With the images left out, print all of the records below exactly.

_ _ _ _

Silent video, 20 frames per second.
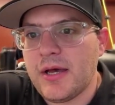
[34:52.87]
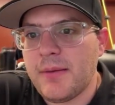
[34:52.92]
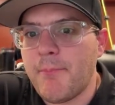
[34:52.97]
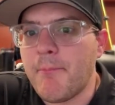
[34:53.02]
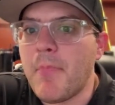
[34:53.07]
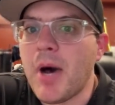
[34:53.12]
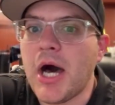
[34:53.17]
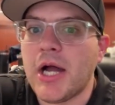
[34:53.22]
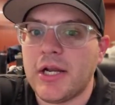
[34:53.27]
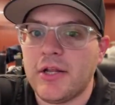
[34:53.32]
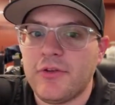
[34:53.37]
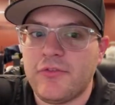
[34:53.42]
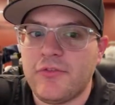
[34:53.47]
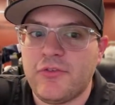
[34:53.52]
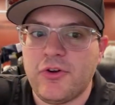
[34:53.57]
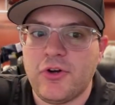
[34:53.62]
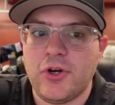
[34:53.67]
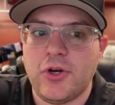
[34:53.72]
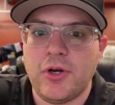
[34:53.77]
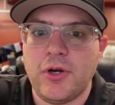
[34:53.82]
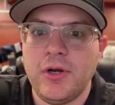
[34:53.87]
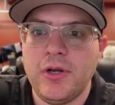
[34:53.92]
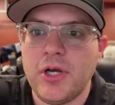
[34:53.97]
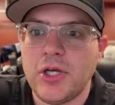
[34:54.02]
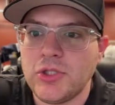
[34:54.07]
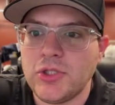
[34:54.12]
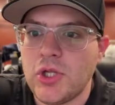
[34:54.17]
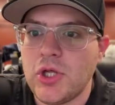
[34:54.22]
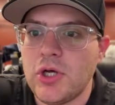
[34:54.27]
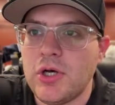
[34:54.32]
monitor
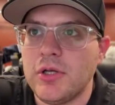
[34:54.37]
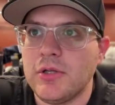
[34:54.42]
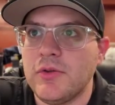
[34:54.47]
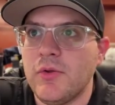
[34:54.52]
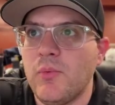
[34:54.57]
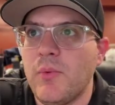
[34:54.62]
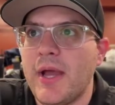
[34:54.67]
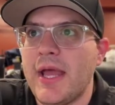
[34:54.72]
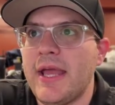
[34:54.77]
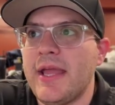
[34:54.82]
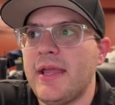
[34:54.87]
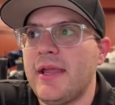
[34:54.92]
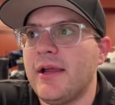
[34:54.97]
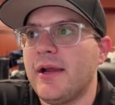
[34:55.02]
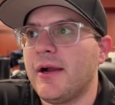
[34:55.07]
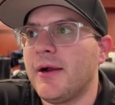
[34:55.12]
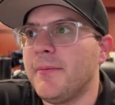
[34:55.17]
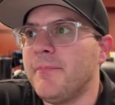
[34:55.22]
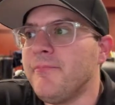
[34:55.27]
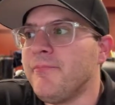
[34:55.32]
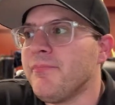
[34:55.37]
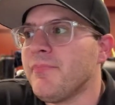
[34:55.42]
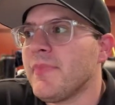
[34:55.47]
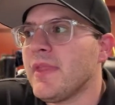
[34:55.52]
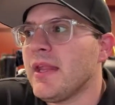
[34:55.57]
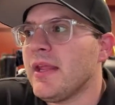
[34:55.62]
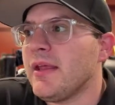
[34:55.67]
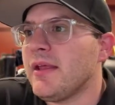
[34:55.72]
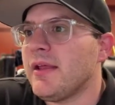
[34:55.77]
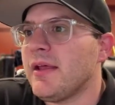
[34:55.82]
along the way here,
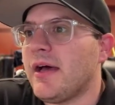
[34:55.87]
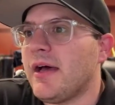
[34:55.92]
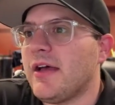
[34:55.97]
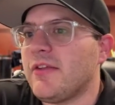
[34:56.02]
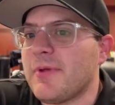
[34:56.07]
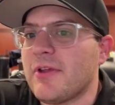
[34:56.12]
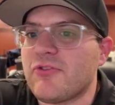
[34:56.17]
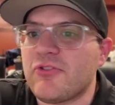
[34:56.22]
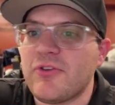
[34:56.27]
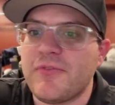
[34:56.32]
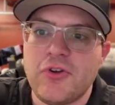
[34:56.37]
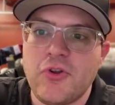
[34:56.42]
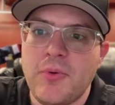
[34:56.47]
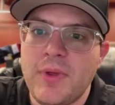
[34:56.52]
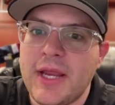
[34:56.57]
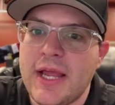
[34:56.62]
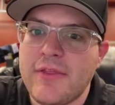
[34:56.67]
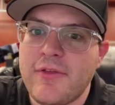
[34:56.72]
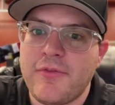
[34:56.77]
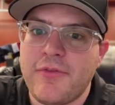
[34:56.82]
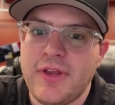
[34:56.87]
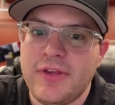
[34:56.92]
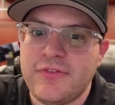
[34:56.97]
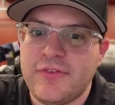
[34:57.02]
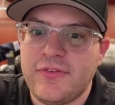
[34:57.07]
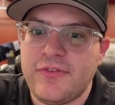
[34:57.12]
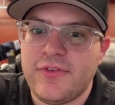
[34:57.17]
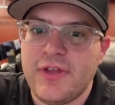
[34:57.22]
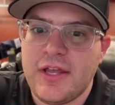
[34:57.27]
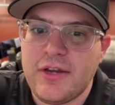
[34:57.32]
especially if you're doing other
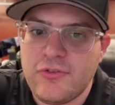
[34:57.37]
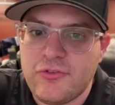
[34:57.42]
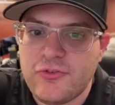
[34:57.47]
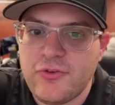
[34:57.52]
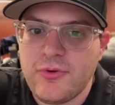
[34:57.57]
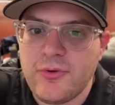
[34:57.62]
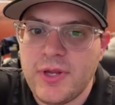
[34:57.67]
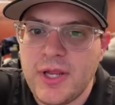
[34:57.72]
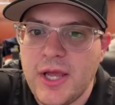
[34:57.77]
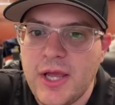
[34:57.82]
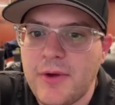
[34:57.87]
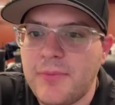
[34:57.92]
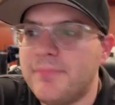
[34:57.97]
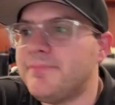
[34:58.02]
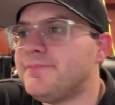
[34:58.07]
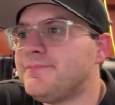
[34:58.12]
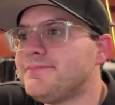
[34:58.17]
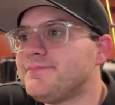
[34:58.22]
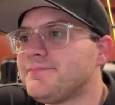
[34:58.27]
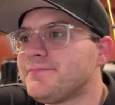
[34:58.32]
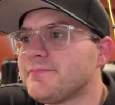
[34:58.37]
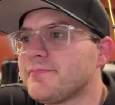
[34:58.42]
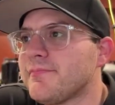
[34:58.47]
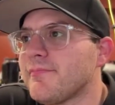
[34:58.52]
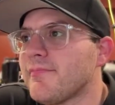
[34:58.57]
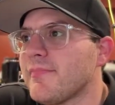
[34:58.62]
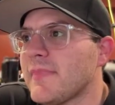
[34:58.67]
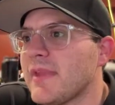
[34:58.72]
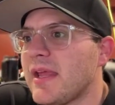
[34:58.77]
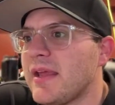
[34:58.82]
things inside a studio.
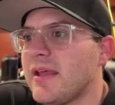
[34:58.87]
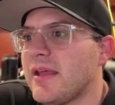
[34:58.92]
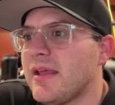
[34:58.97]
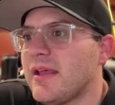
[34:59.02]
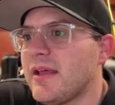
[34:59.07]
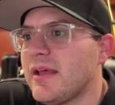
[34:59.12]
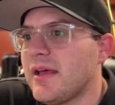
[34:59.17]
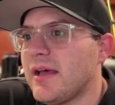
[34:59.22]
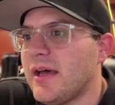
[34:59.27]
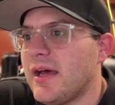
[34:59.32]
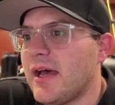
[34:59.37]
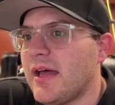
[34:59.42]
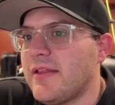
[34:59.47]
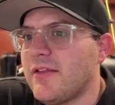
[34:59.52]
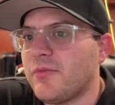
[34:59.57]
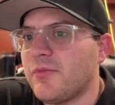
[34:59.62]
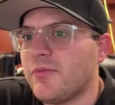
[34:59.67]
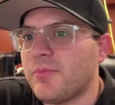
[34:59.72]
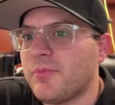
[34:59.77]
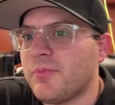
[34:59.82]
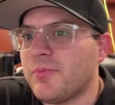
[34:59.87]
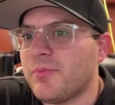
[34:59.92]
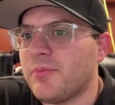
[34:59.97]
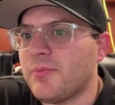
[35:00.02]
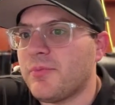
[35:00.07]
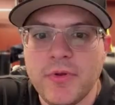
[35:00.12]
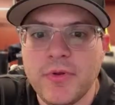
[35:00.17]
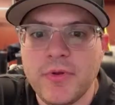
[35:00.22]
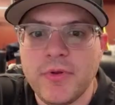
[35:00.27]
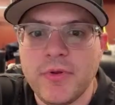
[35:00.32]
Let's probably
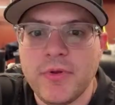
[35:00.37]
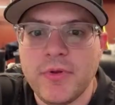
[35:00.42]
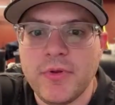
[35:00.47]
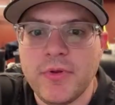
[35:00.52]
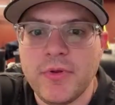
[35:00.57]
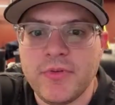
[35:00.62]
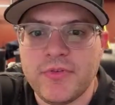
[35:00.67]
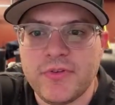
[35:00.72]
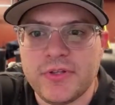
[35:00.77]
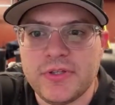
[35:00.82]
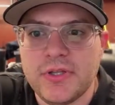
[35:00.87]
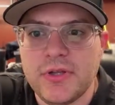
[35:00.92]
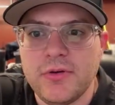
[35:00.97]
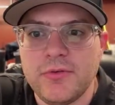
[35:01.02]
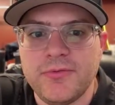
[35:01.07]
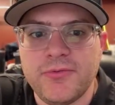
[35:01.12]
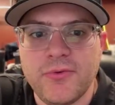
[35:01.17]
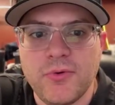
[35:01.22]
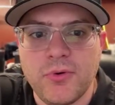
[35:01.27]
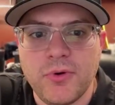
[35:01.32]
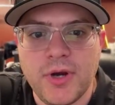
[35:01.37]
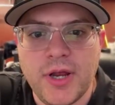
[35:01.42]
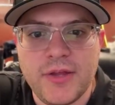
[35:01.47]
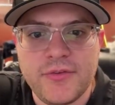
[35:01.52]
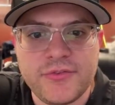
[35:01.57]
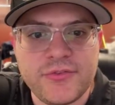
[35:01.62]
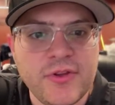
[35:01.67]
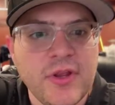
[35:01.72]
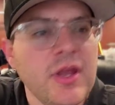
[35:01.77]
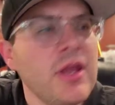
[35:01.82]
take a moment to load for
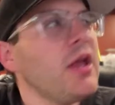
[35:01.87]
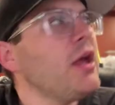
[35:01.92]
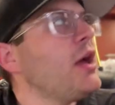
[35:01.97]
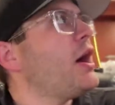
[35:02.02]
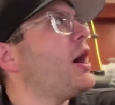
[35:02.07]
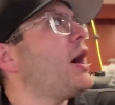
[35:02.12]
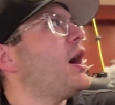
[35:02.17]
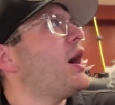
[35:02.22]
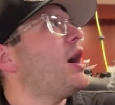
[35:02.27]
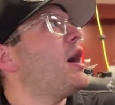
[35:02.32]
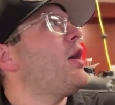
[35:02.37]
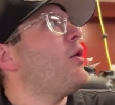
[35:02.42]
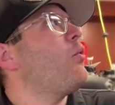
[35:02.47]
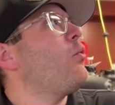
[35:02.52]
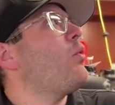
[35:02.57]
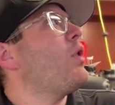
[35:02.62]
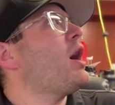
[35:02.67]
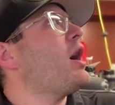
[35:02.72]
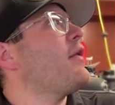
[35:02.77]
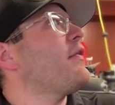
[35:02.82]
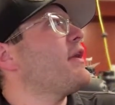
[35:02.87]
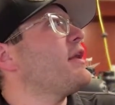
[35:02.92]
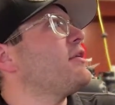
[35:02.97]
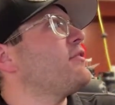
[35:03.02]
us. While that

_ _ _ _

Task response |
Silent video, 20 frames per second.
[34:52.87]
[34:52.92]
[34:52.97]
[34:53.02]
[34:53.07]
[34:53.12]
[34:53.17]
[34:53.22]
[34:53.27]
[34:53.32]
[34:53.37]
[34:53.42]
[34:53.47]
[34:53.52]
[34:53.57]
[34:53.62]
[34:53.67]
[34:53.72]
[34:53.77]
[34:53.82]
[34:53.87]
[34:53.92]
[34:53.97]
[34:54.02]
[34:54.07]
[34:54.12]
[34:54.17]
[34:54.22]
[34:54.27]
[34:54.32]
monitor
[34:54.37]
[34:54.42]
[34:54.47]
[34:54.52]
[34:54.57]
[34:54.62]
[34:54.67]
[34:54.72]
[34:54.77]
[34:54.82]
[34:54.87]
[34:54.92]
[34:54.97]
[34:55.02]
[34:55.07]
[34:55.12]
[34:55.17]
[34:55.22]
[34:55.27]
[34:55.32]
[34:55.37]
[34:55.42]
[34:55.47]
[34:55.52]
[34:55.57]
[34:55.62]
[34:55.67]
[34:55.72]
[34:55.77]
[34:55.82]
along the way here,
[34:55.87]
[34:55.92]
[34:55.97]
[34:56.02]
[34:56.07]
[34:56.12]
[34:56.17]
[34:56.22]
[34:56.27]
[34:56.32]
[34:56.37]
[34:56.42]
[34:56.47]
[34:56.52]
[34:56.57]
[34:56.62]
[34:56.67]
[34:56.72]
[34:56.77]
[34:56.82]
[34:56.87]
[34:56.92]
[34:56.97]
[34:57.02]
[34:57.07]
[34:57.12]
[34:57.17]
[34:57.22]
[34:57.27]
[34:57.32]
especially if you're doing other
[34:57.37]
[34:57.42]
[34:57.47]
[34:57.52]
[34:57.57]
[34:57.62]
[34:57.67]
[34:57.72]
[34:57.77]
[34:57.82]
[34:57.87]
[34:57.92]
[34:57.97]
[34:58.02]
[34:58.07]
[34:58.12]
[34:58.17]
[34:58.22]
[34:58.27]
[34:58.32]
[34:58.37]
[34:58.42]
[34:58.47]
[34:58.52]
[34:58.57]
[34:58.62]
[34:58.67]
[34:58.72]
[34:58.77]
[34:58.82]
things inside a studio.
[34:58.87]
[34:58.92]
[34:58.97]
[34:59.02]
[34:59.07]
[34:59.12]
[34:59.17]
[34:59.22]
[34:59.27]
[34:59.32]
[34:59.37]
[34:59.42]
[34:59.47]
[34:59.52]
[34:59.57]
[34:59.62]
[34:59.67]
[34:59.72]
[34:59.77]
[34:59.82]
[34:59.87]
[34:59.92]
[34:59.97]
[35:00.02]
[35:00.07]
[35:00.12]
[35:00.17]
[35:00.22]
[35:00.27]
[35:00.32]
Let's probably
[35:00.37]
[35:00.42]
[35:00.47]
[35:00.52]
[35:00.57]
[35:00.62]
[35:00.67]
[35:00.72]
[35:00.77]
[35:00.82]
[35:00.87]
[35:00.92]
[35:00.97]
[35:01.02]
[35:01.07]
[35:01.12]
[35:01.17]
[35:01.22]
[35:01.27]
[35:01.32]
[35:01.37]
[35:01.42]
[35:01.47]
[35:01.52]
[35:01.57]
[35:01.62]
[35:01.67]
[35:01.72]
[35:01.77]
[35:01.82]
take a moment to load for
[35:01.87]
[35:01.92]
[35:01.97]
[35:02.02]
[35:02.07]
[35:02.12]
[35:02.17]
[35:02.22]
[35:02.27]
[35:02.32]
[35:02.37]
[35:02.42]
[35:02.47]
[35:02.52]
[35:02.57]
[35:02.62]
[35:02.67]
[35:02.72]
[35:02.77]
[35:02.82]
[35:02.87]
[35:02.92]
[35:02.97]
[35:03.02]
us. While that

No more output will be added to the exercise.